Advisers operate in a world where regulation is king, but should the compliance function be regulated too? With the Senior Managers and Certification Regime (SMCR) coming into force for IFAs next year, Tony Catt considers some of the issues.
Unfortunately, many advisers are almost paranoid about providing the necessary evidence in respect of complying with regulatory requirements when doing the right thing for their clients.
Of course, all professional advisers are subject to compliance with regulatory standards and, as a result, are in regular contact with a compliance practitioner of some description. These practitioners can range from “tick-box” merchants through to “light-touch” practitioners. There is room in the UK for all types of compliance consultant, however choosing the approach which suits you best is dependent on the needs of your firm and the preferences that the principals will have.
Does size matter?
The networks have whole departments covering the various elements of compliance – file checking, pre-approval of business, training, management information etc. However, in many ways this cast of thousands has still not made them any stronger than individual practitioners. Networks will often be quite prescriptive about the type of business that advisers can undertake and simply not allow some types of business to be transacted. Most recently, many have tried to force IFAs to operate on a restricted adviser basis. This is a lack of understanding of the true value of independent advice.
I worked with a network which introduced a new fact find document for use by mortgage advisers. The document was rather lazily constructed, as it was obviously two documents stuck together, to the extent that about half way through, the questions reverted to basic information that had previously been covered. The network then made this form mandatory. This showed a complete ignorance of the FCA stance that a fact find document is not a mandatory requirement. The mandatory requirement is to “know your customer”. Yes, the easiest way of collecting information is with a set of pre-set questions, ie. a fact find, but if, as an adviser, you can evidence that you know your client, then this evidence can be collected in whatever format you like.
An FCA registered compliance consultant?
Here’s an interesting example. I recently had some conversations with a prospective client about signing-off financial promotions. They had been advised that the financial promotions which they intended to carry out needed to be signed off by an FCA registered compliance consultant. I checked this situation with the FCA as I wanted to be sure.
The guidance that I received from them was that the financial promotion would be covered by the client’s FCA permissions granted to their firm.
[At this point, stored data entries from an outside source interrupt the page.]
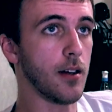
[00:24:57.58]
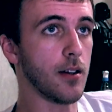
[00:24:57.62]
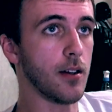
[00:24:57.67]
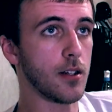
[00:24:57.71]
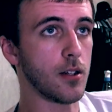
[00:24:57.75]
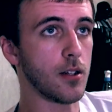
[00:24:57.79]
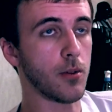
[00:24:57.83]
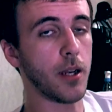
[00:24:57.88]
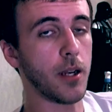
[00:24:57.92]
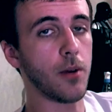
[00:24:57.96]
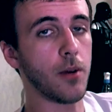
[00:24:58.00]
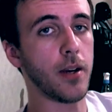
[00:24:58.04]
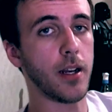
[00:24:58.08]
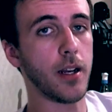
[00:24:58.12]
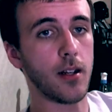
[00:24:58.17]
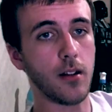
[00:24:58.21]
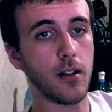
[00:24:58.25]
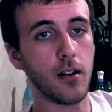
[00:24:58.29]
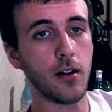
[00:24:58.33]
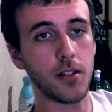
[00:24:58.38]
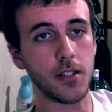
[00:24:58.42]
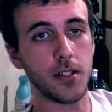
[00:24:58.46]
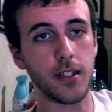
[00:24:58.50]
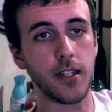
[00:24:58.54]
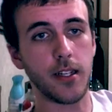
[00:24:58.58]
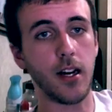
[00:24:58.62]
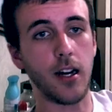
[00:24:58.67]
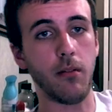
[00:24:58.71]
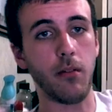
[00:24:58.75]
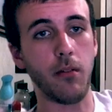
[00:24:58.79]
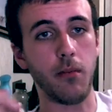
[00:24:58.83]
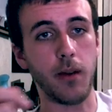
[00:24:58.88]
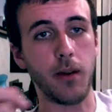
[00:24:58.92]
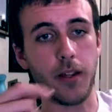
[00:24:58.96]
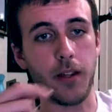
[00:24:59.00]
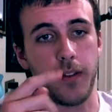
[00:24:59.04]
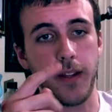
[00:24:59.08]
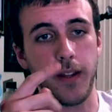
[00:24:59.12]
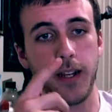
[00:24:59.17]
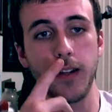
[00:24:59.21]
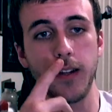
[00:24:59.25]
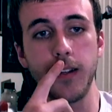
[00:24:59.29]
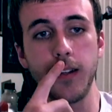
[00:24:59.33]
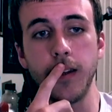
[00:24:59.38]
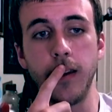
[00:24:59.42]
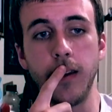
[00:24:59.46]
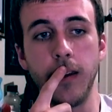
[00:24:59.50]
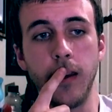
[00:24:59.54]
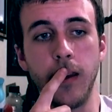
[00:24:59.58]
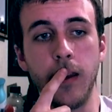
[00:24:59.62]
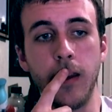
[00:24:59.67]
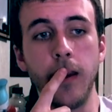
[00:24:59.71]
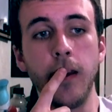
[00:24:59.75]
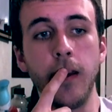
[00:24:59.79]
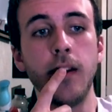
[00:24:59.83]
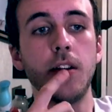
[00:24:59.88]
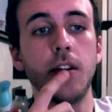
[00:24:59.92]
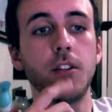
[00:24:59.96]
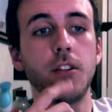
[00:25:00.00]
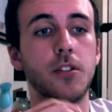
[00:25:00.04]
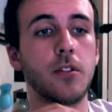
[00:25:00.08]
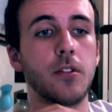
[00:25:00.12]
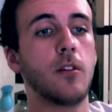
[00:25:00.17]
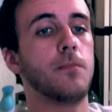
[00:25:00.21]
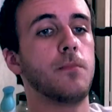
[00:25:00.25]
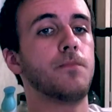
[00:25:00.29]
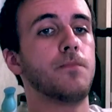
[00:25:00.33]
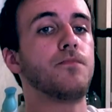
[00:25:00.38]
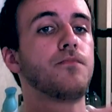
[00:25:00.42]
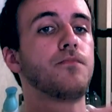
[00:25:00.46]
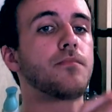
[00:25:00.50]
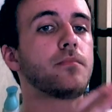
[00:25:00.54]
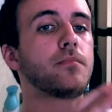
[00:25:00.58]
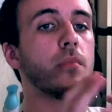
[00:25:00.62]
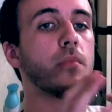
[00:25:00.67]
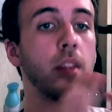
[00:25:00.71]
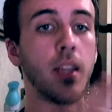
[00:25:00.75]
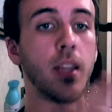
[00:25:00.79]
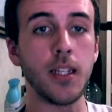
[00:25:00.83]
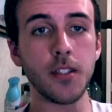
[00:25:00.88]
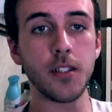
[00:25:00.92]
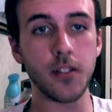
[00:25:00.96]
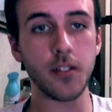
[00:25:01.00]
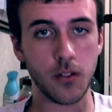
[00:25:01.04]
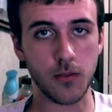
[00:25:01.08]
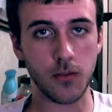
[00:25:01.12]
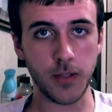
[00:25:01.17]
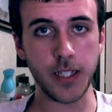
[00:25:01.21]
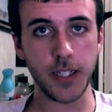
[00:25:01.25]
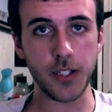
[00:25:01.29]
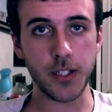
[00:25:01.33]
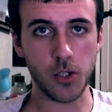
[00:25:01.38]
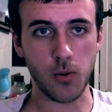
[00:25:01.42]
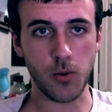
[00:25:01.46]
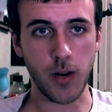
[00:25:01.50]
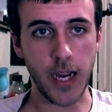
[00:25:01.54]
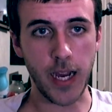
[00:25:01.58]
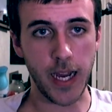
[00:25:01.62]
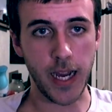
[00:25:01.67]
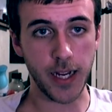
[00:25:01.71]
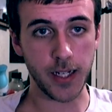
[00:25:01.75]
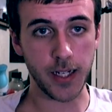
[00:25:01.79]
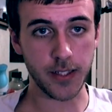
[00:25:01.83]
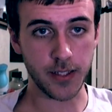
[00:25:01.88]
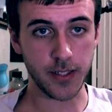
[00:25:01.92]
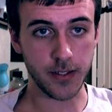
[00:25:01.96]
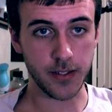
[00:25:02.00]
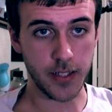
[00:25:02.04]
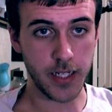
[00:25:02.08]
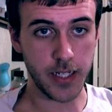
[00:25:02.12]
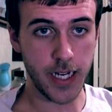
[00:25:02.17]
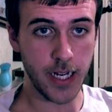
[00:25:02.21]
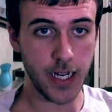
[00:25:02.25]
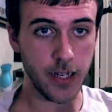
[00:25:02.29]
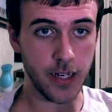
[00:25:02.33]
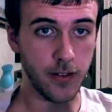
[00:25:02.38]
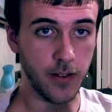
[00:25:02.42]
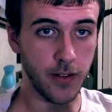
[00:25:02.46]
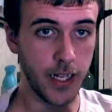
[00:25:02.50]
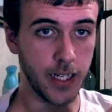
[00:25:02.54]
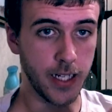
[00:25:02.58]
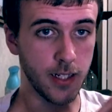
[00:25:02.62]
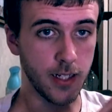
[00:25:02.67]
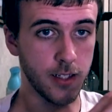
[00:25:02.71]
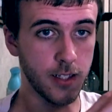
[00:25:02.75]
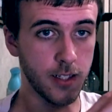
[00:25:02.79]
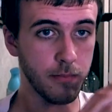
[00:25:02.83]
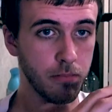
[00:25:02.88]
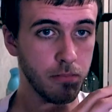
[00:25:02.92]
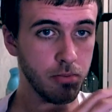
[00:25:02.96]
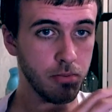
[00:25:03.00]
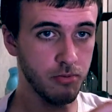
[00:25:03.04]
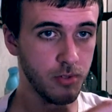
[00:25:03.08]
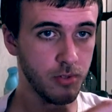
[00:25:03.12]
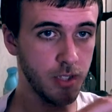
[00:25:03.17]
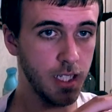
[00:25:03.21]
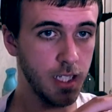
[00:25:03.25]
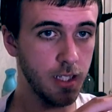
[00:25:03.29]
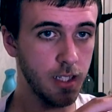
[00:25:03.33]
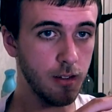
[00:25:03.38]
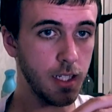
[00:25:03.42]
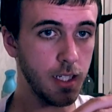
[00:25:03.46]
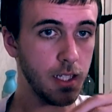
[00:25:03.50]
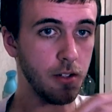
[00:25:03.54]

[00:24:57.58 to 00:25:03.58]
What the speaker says: Great way to close the album, I think. So these 3 tracks add like a completely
So, if they are a fund manager for example, they would register with the FCA and then they can undertake all the controlled functions and the permission that has been authorised by the FCA. Anybody helping them would simply be providing guidance that they are staying within the boundaries of their permission.
I proceeded to discuss with the FCA about registering myself with them as a compliance consultant. There is no registration is this respect. I would need to set up a firm to provide regulated services, eg advice or fund management. Since I would not actually be carrying out any business of that nature, my application would not be accepted as the FCA would have no business figures upon which it could base its fee structure.
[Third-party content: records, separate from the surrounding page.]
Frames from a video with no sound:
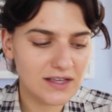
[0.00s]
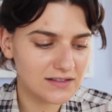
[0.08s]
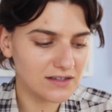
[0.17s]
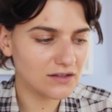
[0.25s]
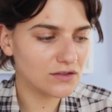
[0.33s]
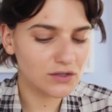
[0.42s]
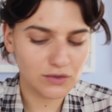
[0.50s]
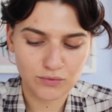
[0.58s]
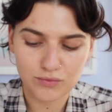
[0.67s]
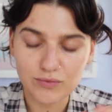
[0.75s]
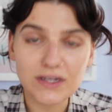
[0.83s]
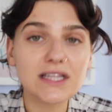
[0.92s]
It's gonna look
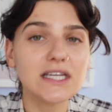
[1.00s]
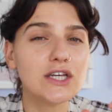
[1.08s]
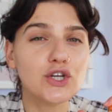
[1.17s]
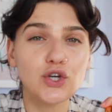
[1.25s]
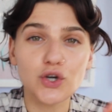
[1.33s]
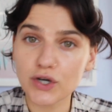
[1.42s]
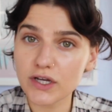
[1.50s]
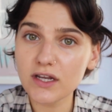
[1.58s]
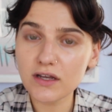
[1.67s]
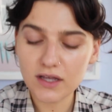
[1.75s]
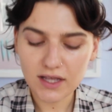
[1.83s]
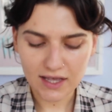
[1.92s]
really
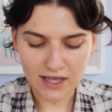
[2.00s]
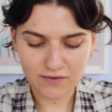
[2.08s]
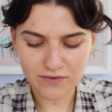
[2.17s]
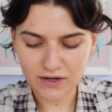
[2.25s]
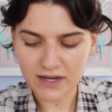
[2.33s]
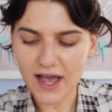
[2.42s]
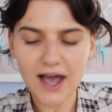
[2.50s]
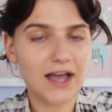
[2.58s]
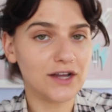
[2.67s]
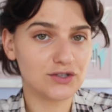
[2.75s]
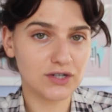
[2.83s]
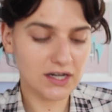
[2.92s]
good and very
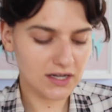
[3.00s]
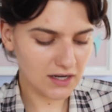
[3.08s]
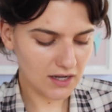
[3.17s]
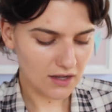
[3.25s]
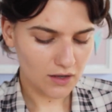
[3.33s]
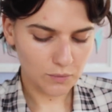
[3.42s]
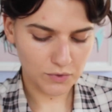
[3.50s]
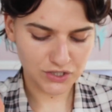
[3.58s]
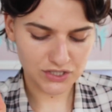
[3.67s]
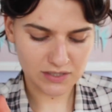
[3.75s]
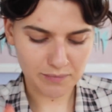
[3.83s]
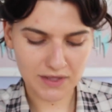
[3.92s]
hydrated,
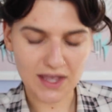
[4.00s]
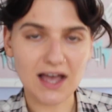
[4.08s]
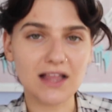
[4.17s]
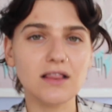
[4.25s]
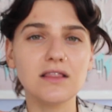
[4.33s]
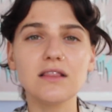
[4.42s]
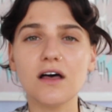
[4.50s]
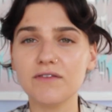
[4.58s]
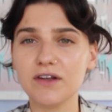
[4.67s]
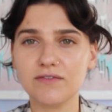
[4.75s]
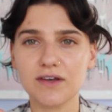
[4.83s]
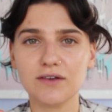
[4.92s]
which is something I love in a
So, the answer I had to give to that potential client was that they had been misled about the regulation of compliance practitioners. The firm that was offering compliance services to them was actually registered with the FCA because it undertook other regulated business and the authorisation had nothing to do with the compliance service that they offered, (at a considerable cost).
Putting clients first
It is surprising that compliance is not a regulated activity as if it is not done correctly, then a lot of damage can be suffered in consequence by adviser firms. Most advisers do not question the guidance that is received from compliance people and will act upon it. Therefore, advisers can be misled in the same way that you then can, in turn, mislead clients.
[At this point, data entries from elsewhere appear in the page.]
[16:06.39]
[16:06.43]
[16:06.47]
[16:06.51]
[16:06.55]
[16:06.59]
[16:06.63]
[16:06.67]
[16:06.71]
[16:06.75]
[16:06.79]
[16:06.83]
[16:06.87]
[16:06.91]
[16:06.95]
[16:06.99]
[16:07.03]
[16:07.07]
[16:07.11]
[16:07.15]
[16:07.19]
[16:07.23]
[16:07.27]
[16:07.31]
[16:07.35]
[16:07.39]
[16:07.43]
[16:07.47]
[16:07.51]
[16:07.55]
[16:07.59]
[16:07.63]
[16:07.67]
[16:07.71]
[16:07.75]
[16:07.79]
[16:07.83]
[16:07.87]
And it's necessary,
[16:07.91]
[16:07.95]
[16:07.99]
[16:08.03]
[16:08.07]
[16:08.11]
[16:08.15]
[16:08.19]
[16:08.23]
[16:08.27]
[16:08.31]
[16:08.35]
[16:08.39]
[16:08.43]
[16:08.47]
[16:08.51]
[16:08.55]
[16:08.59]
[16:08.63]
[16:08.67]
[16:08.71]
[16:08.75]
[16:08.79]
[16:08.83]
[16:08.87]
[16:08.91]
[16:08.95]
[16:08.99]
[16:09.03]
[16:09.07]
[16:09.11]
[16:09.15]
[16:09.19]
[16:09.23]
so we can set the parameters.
At the other end of that scale, a good compliance practitioner can really help an adviser by enabling you to do the very best job you can for your client. This can include being able to do great quality business in what are often regarding as high-risk business types. The question to the compliance consultant changes from “can I do this?” to “how can I do this?” Thus, it can help you to provide good outcomes for your clients in types of business that may not even be allowed by the networks.
The arrival of SMCR
The new Senior Managers and Certification Regime (SMCR) may go some way to compliance becoming a regulated activity in the future. The SMCR breaks down various aspects of business management and allots duties and accountability to the managers that are appointed. This could easily be extended to the compliance functions.
The SMCR is being introduced for IFA firms in 2018. It has been running for banks and larger organisations for a while. It will be interesting to see whether this leads to better customer and client protection in the future.